EXERCISE DESCRIPTION:
Give all of the data again exactly as written, omitting every image.

PROVIDED DATA:
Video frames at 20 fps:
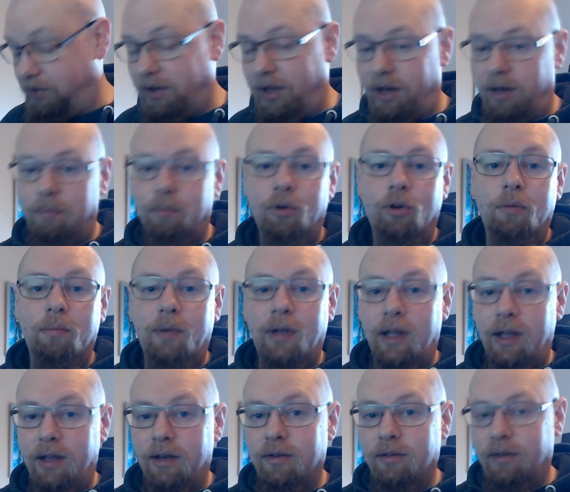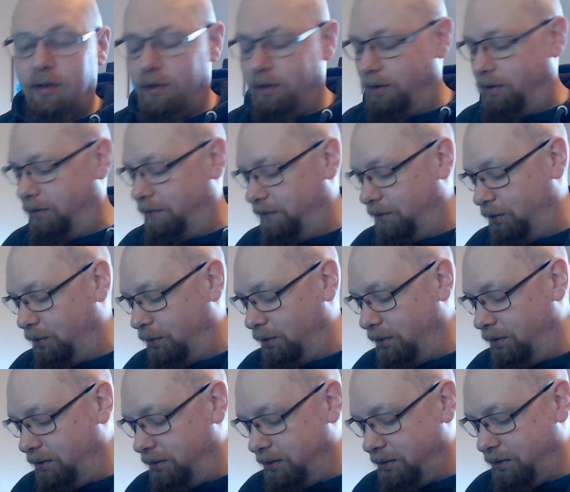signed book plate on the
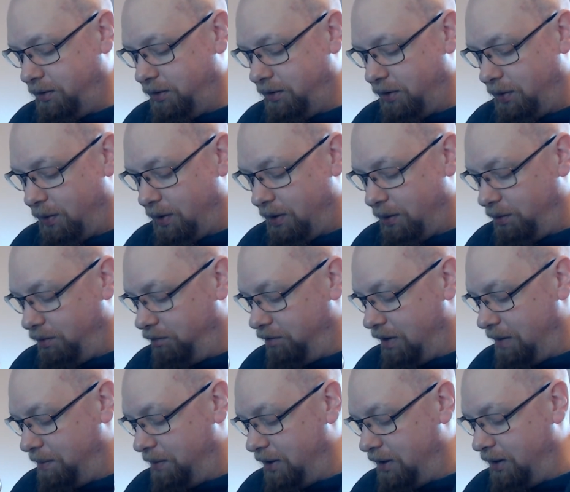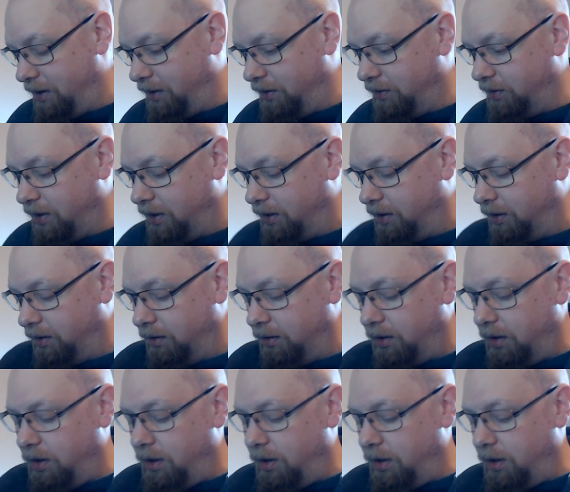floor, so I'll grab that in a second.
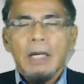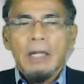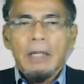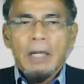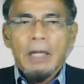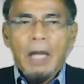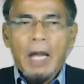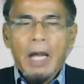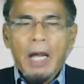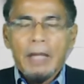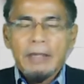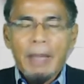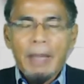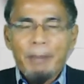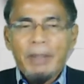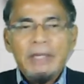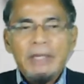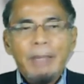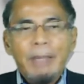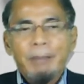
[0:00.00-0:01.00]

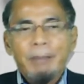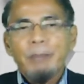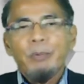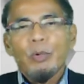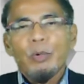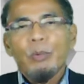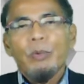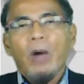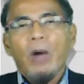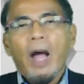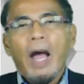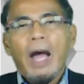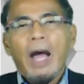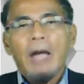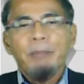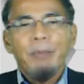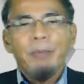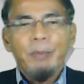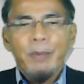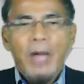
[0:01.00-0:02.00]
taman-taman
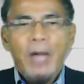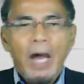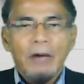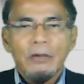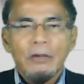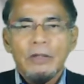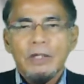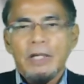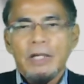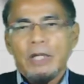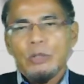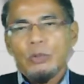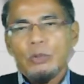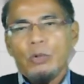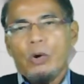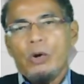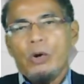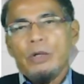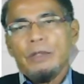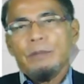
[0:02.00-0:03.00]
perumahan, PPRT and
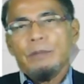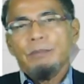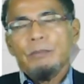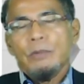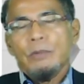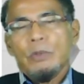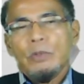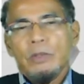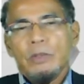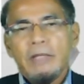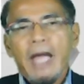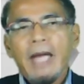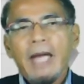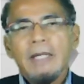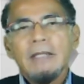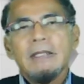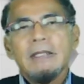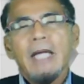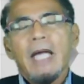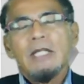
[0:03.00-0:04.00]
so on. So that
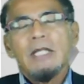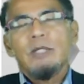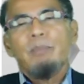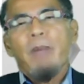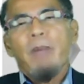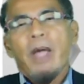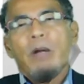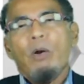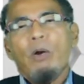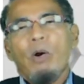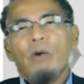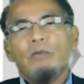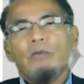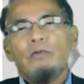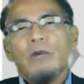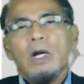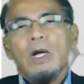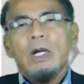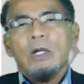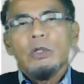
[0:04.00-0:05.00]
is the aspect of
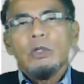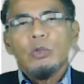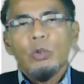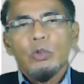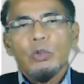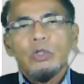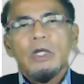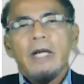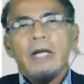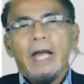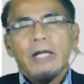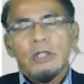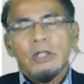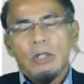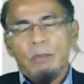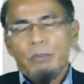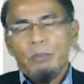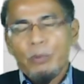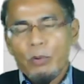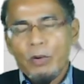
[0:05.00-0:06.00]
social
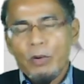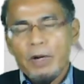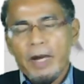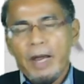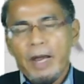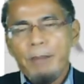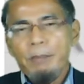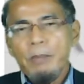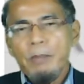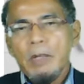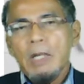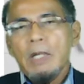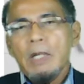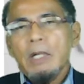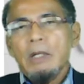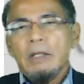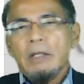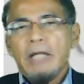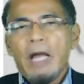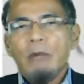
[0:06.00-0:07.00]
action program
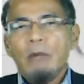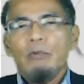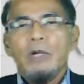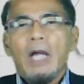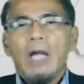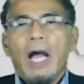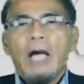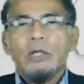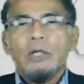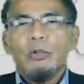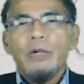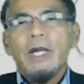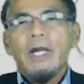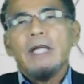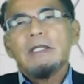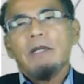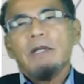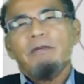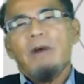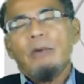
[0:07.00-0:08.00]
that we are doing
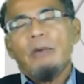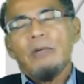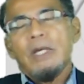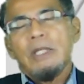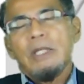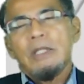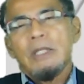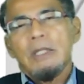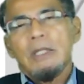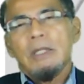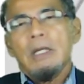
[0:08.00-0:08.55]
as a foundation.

RESPONSE AREA:
Video frames at 20 fps:
signed book plate on the
floor, so I'll grab that in a second.
[0:00.00-0:01.00]

[0:01.00-0:02.00]
taman-taman
[0:02.00-0:03.00]
perumahan, PPRT and
[0:03.00-0:04.00]
so on. So that
[0:04.00-0:05.00]
is the aspect of
[0:05.00-0:06.00]
social
[0:06.00-0:07.00]
action program
[0:07.00-0:08.00]
that we are doing
[0:08.00-0:08.55]
as a foundation.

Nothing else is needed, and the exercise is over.